Раскольников даже вздрогнул.

– Да вы-то кто такой, – вскричал он, – вы-то что за пророк? С высоты какого это спокойствия величавого вы мне премудрствующие пророчества изрекаете?

– Кто я? Я поконченный человек, больше ничего. Человек, пожалуй, чувствующий и сочувствующий, пожалуй, кой-что и знающий, но уж совершенно поконченный. А вы – другая статья: вам бог жизнь приготовил (а кто знает, может, и у вас так только дымом пройдет, ничего не будет). Ну что ж, что вы в другой разряд людей перейдете? Не комфорта же жалеть, вам-то, с вашим-то сердцем? Что ж, что вас, может быть, слишком долго никто не увидит? Не во времени дело, а в вас самом. Станьте солнцем, вас все и увидят. Солнцу прежде всего надо быть солнцем. Вы чего опять улыбаетесь: что я такой Шиллер? И бьюсь об заклад, предполагаете, что я к вам теперь подольщаюсь! А что ж, может быть, и в самом деле подольщаюсь, хе-хе-хе! Вы мне, Родион Романыч, на слово-то, пожалуй, и не верьте, пожалуй, даже и никогда не верьте вполне, – это уж такой мой норов, согласен; только вот что прибавлю: насколько я низкий человек и насколько я честный, сами, кажется, можете рассудить!

– Вы когда меня думаете арестовать?

– Да денька полтора али два могу еще дать вам погулять. Подумайте-ка, голубчик, помолитесь-ка богу. Да и выгоднее, ей-богу, выгоднее.

– А ну как я убегу? – как-то странно усмехаясь, спросил Раскольников.

– Нет, не убежите. Мужик убежит, модный сектант убежит* – лакей чужой мысли, – потому ему только кончик пальчика показать, как мичману Дырке*, так он на всю жизнь во что хотите поверит. А вы ведь вашей теории уж больше не верите, – с чем же вы убежите? Да и чего вам в бегах? В бегах гадко и трудно, а вам прежде всего надо жизни и положения определенного, воздуху соответственного; ну, а ваш ли там воздух? Убежите и сами воротитесь.
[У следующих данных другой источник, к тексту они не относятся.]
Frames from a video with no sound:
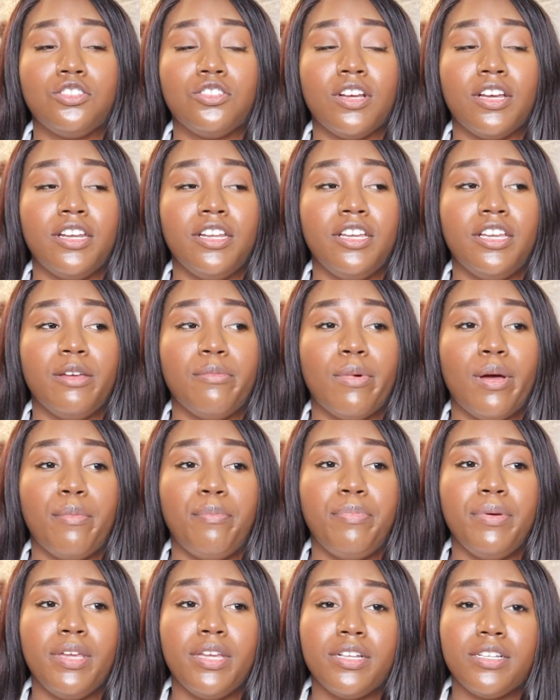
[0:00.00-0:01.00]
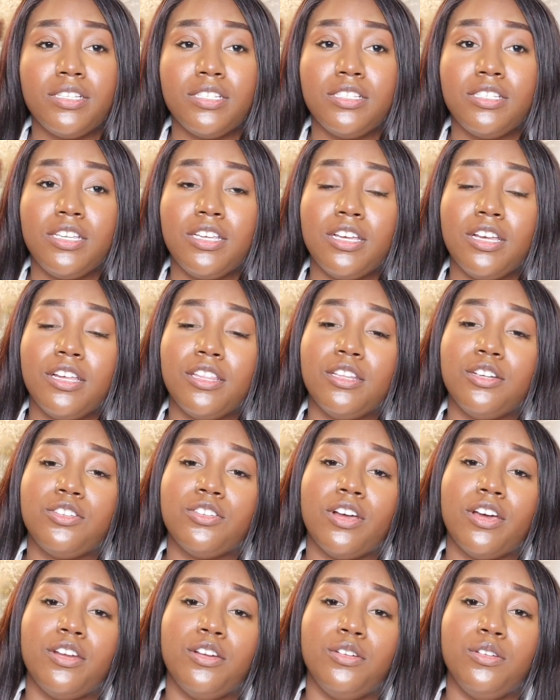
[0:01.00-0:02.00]
trying to get my business together,
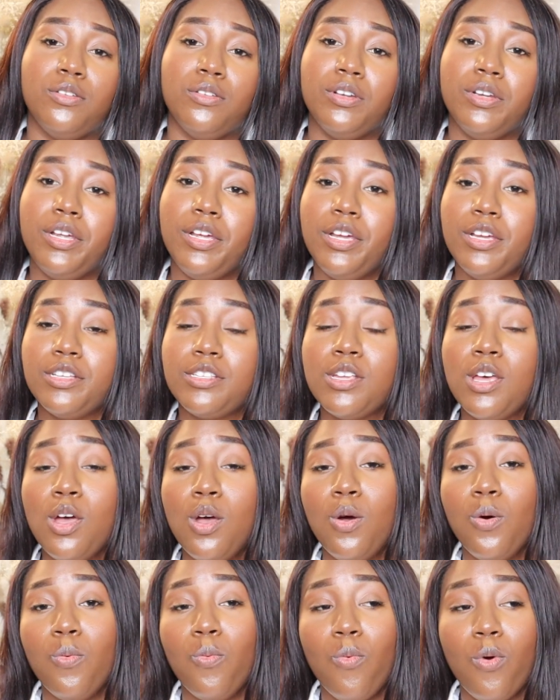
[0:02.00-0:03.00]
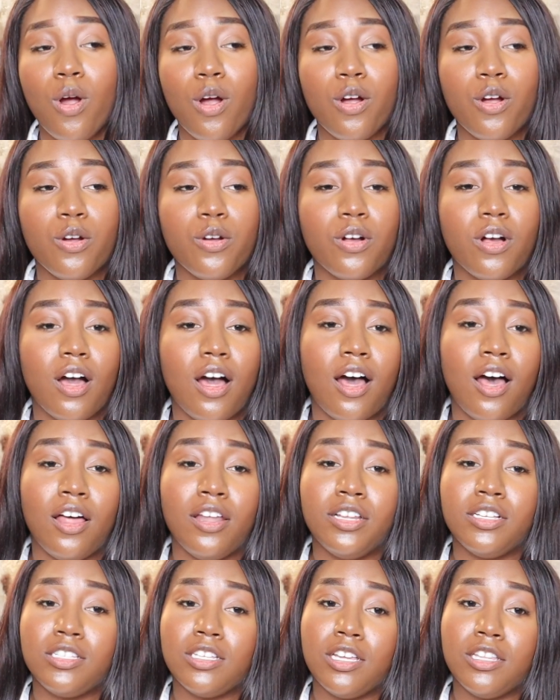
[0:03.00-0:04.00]
trying to do this work,
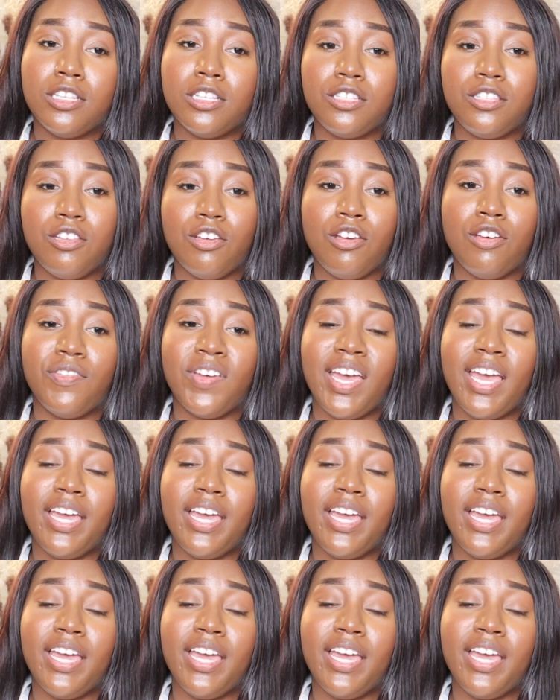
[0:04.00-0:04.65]
all this other stuff.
Без нас вам нельзя обойтись. А засади я вас в тюремный-то замок – ну месяц, ну два, ну три посидите, а там вдруг и, помяните мое слово, сами и явитесь, да еще как, пожалуй, себе самому неожиданно. Сами еще за час знать не будете, что придете с повинною. Я даже вот уверен, что вы «страданье надумаетесь принять»; мне-то на слово теперь не верите, а сами на том остановитесь. Потому страданье, Родион Романыч, великая вещь; вы не глядите на то, что я отолстел, нужды нет, зато знаю; не смейтесь над этим, в страдании есть идея. Миколка-то прав. Нет, не убежите, Родион Романыч.

Раскольников встал с места и взял фуражку. Порфирий Петрович тоже встал.
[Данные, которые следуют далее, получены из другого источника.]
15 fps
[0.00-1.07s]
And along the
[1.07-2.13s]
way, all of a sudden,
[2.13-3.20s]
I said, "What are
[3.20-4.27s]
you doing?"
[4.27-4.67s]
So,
– Прогуляться собираетесь? Вечерок-то будет хорош, только грозы бы вот не было. А впрочем, и лучше, кабы освежило…

Он тоже взялся за фуражку.

– Вы, Порфирий Петрович, пожалуйста, не заберите себе в голову, – с суровою настойчивостью произнес Раскольников, – что я вам сегодня сознался. Вы человек странный, и слушал я вас из одного любопытства. А я вам ни в чем не сознался… Запомните это.
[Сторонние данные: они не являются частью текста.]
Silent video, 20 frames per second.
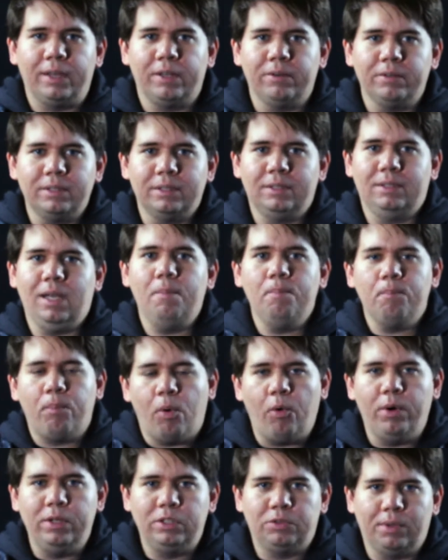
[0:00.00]
There are some
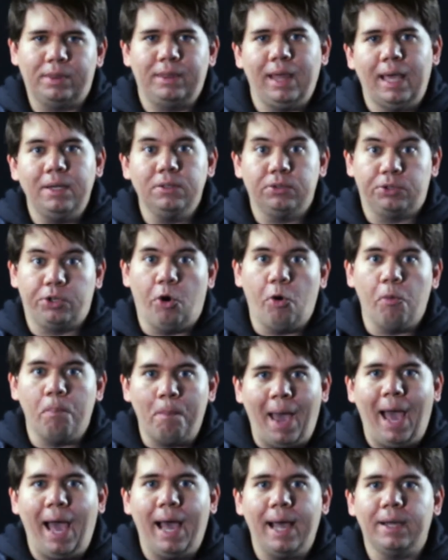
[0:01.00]
points where things go
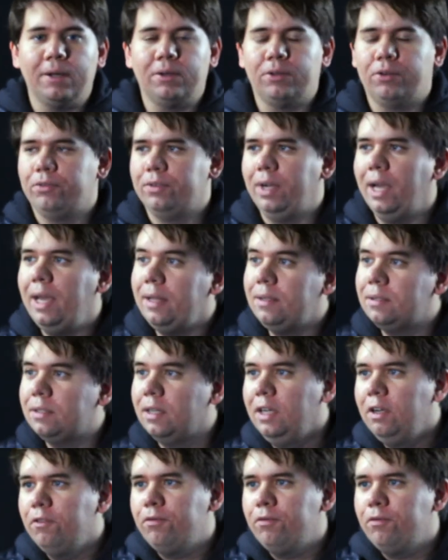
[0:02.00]
bad, right?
– Ну да уж знаю, запомню, – ишь ведь, даже дрожит. Не беспокойтесь, голубчик; ваша воля да будет. Погуляйте немножко; только слишком-то уж много нельзя гулять. На всякий случай есть у меня и еще к вам просьбица, – прибавил он, понизив голос, – щекотливенькая она, а важная: если, то есть на всякий случай (чему я, впрочем, не верую и считаю вас вполне неспособным), если бы на случай, – ну так, на всякий случай, – пришла бы вам охота в эти сорок-пятьдесят часов как-нибудь дело покончить иначе, фантастическим каким образом – ручки этак на себя поднять (предположение нелепое, ну да уж вы мне его простите), то оставьте краткую, но обстоятельную записочку. Так, две строчки, две только строчечки, и об камне упомяните: благороднее будет-с. Ну-с, до свидания… Добрых мыслей, благих начинаний!

Порфирий вышел, как-то согнувшись и как бы избегая глядеть на Раскольникова. Раскольников подошел к окну и с раздражительным нетерпением выжидал время, когда, по расчету, тот выйдет на улицу и отойдет подальше. Затем поспешно вышел и сам из комнаты.